Extracted records below:
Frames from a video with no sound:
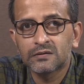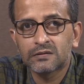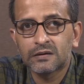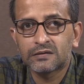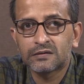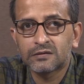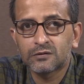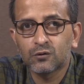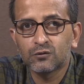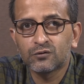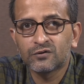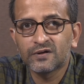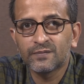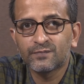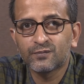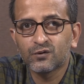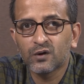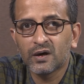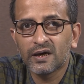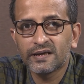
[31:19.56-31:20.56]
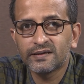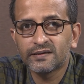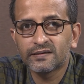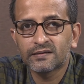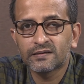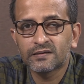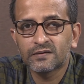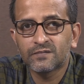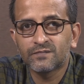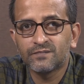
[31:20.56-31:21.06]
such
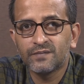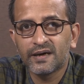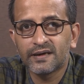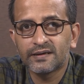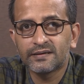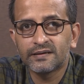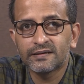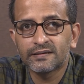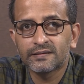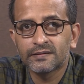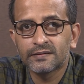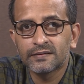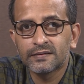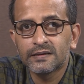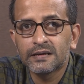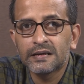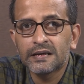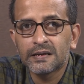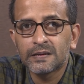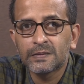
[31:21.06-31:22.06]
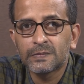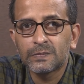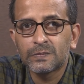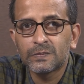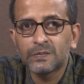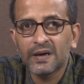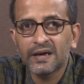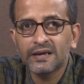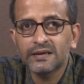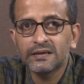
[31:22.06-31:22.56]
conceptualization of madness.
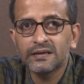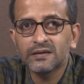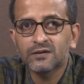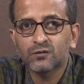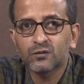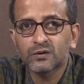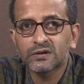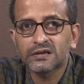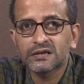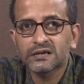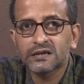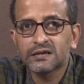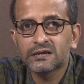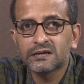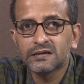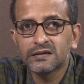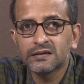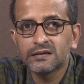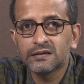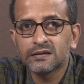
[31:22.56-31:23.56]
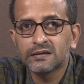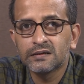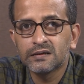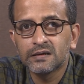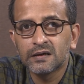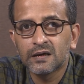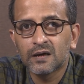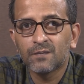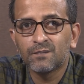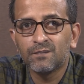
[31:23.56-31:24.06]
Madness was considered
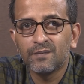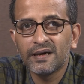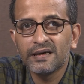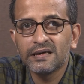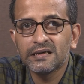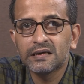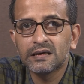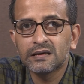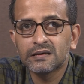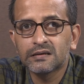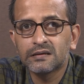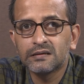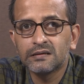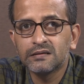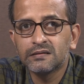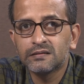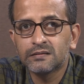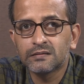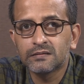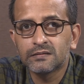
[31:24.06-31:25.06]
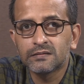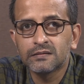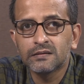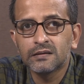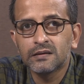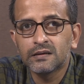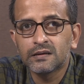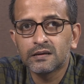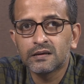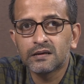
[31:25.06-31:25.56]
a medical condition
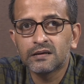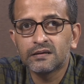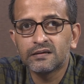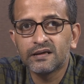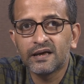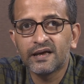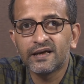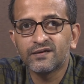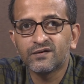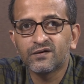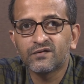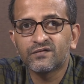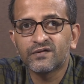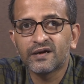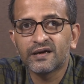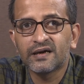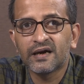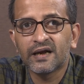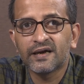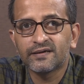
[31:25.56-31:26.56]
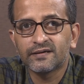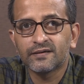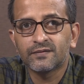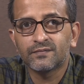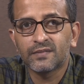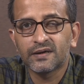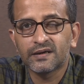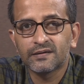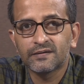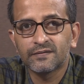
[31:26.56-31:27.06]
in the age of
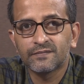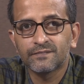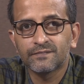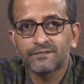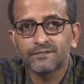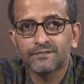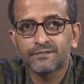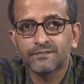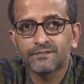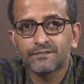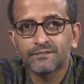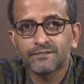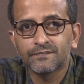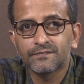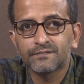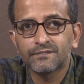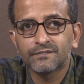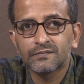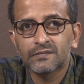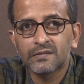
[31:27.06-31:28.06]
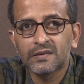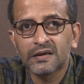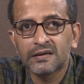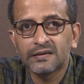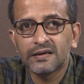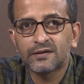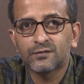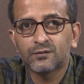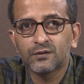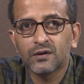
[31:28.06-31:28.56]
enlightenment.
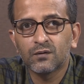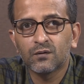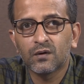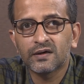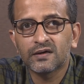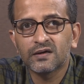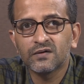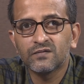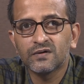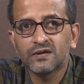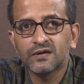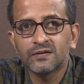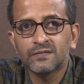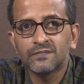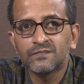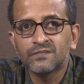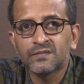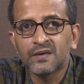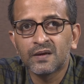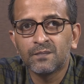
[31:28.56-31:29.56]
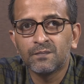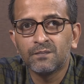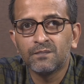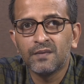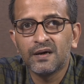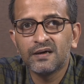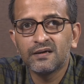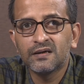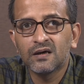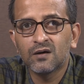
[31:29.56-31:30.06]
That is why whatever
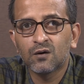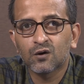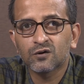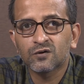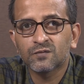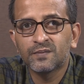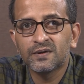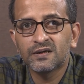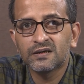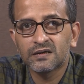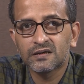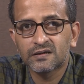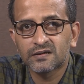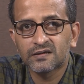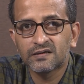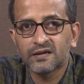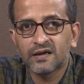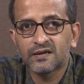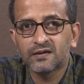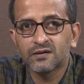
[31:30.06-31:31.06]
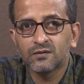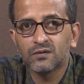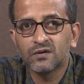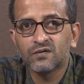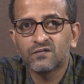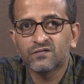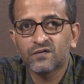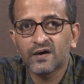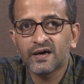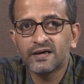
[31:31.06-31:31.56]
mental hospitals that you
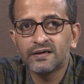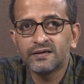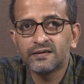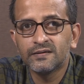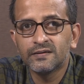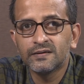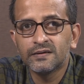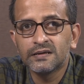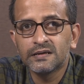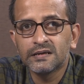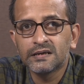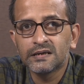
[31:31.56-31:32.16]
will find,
End of Extracted records.
Extracted records below:
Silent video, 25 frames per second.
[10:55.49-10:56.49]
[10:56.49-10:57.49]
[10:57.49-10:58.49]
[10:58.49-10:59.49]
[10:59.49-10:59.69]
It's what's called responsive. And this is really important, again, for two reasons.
End of Extracted records.
Extracted records below:
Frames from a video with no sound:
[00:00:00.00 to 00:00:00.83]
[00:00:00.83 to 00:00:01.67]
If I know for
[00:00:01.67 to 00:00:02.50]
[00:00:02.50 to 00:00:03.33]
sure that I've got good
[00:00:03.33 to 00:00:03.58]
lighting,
End of Extracted records.
▶ **Exercise description**
Go to the line above holding "[31:21.06-31:22.06]", then copy exactly each line down to and including the one holding "[31:30.06-31:31.06]", leaving pictures out.

▶ **Output**
[31:21.06-31:22.06]
[31:22.06-31:22.56]
conceptualization of madness.
[31:22.56-31:23.56]
[31:23.56-31:24.06]
Madness was considered
[31:24.06-31:25.06]
[31:25.06-31:25.56]
a medical condition
[31:25.56-31:26.56]
[31:26.56-31:27.06]
in the age of
[31:27.06-31:28.06]
[31:28.06-31:28.56]
enlightenment.
[31:28.56-31:29.56]
[31:29.56-31:30.06]
That is why whatever
[31:30.06-31:31.06]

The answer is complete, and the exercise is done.